Le Cirque Plume s’autofinance à 85%, avec le soutien du ministère de la culture, notamment de la DRAC de Franche-Comté, du Conseil Régional de Franche-Comté et de la Ville de Besançon. Nous ne dépendons que de nous-mêmes, c’est-à-dire de notre travail et de notre relation avec le public. Et nous n’avons aucun privilège ni aucun avantage particulier. Je dirais même que nous sommes un peu dans l’adversité. En effet, partout en France, dans chaque capitale régionale il y a un conservatoire de musique et souvent de théâtre, mais pour le cirque rien, pas de conservatoire. Les élus nationaux pourraient peut-être se pencher sur ce vide.
- Vous avez désormais une aura nationale et internationale, est-ce que les portes s’ouvrent plus facilement qu’il y a trente ans ?

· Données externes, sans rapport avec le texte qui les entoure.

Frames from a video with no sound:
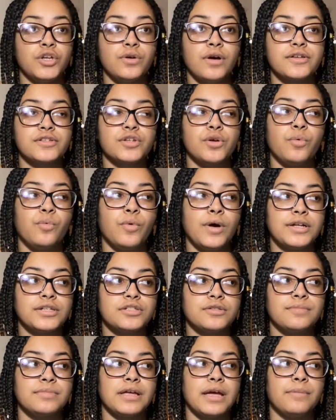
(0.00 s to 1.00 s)
You also want
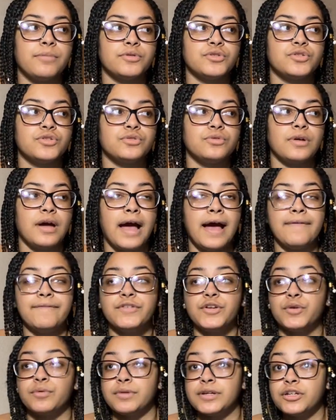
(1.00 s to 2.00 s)
to be able to have
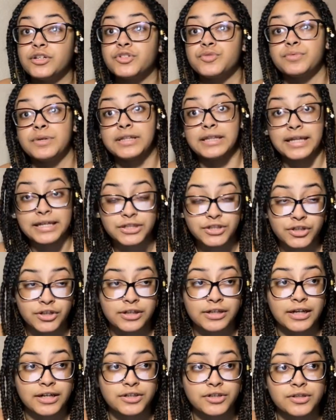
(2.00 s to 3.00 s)
your readers relate to your
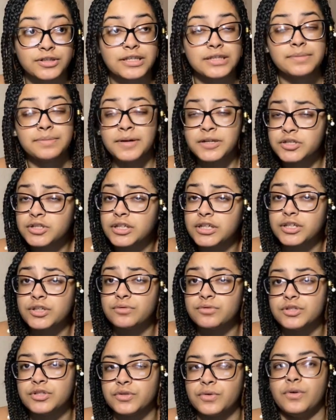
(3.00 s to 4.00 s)
characters, especially you
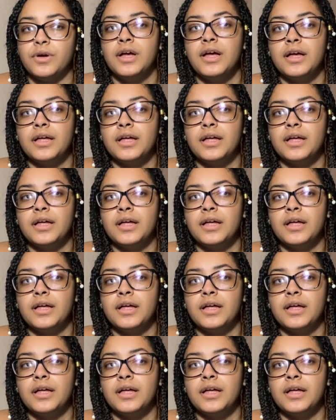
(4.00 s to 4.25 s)
too.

Dison un peu plus facilement, mais nous avons dû frayer notre chemin. Rien n’a été acquis. Alors oui c’est vrai, les portes s’ouvrent un peu plus facilement qu’à nos débuts, mais, pour qu’elles restent ouvertes, il nous faut continuer à travailler inlassablement.
- Lors des 5 ans de Mediapart, l’équipe de Mediapart a invité ses abonnés au cirque tsigane Romanès, dont le chapiteau se trouve dans le 17ème, boulevard de Reims, pour un spectacle magnifique, avez-vous des contacts avec eux ? Et avec les autres cirques ?

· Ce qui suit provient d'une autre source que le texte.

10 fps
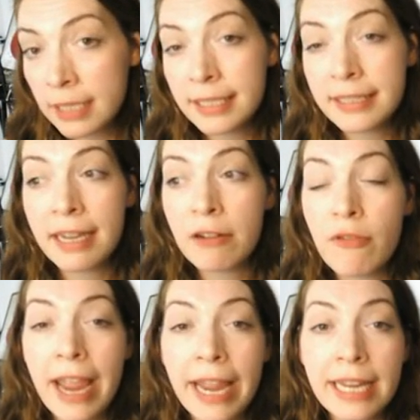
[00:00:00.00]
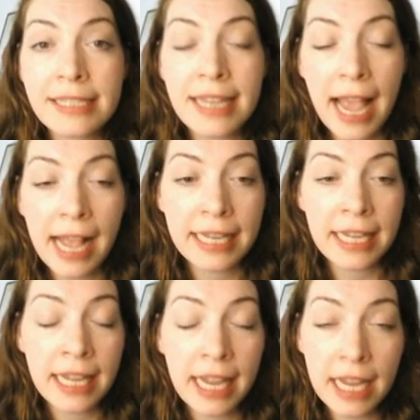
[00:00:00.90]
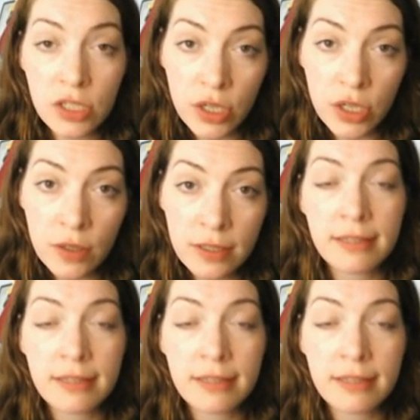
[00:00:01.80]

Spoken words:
Did they raise any issues?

Bien sûr, nous nous rencontrons sur les routes, ce n’est pas un cliché, c’est la vérité et c’est comme ça que nous échangeons. La route c’est la vie pour nous. Quant à Alexandre, oui bien sûr, je le connais, il fait un travail formidable, en famille, dans le même domaine que nous puisque c’est aussi un cirque traditionnel sans animaux.
- Quel est le prochain projet ?
Nous venons de terminer nos représentations à Besançon, qui est notre socle, et, maintenant nous avons deux ans de tournée en France et à travers le monde. La période de lancement de Tempus Fugit a été marquée par la douleur et le deuil. Nous avons perdu notre vieux complice, mon vieux frère de cirque, Robert Miny qui était chargé de la composition, des arrangements et de la direction musicale.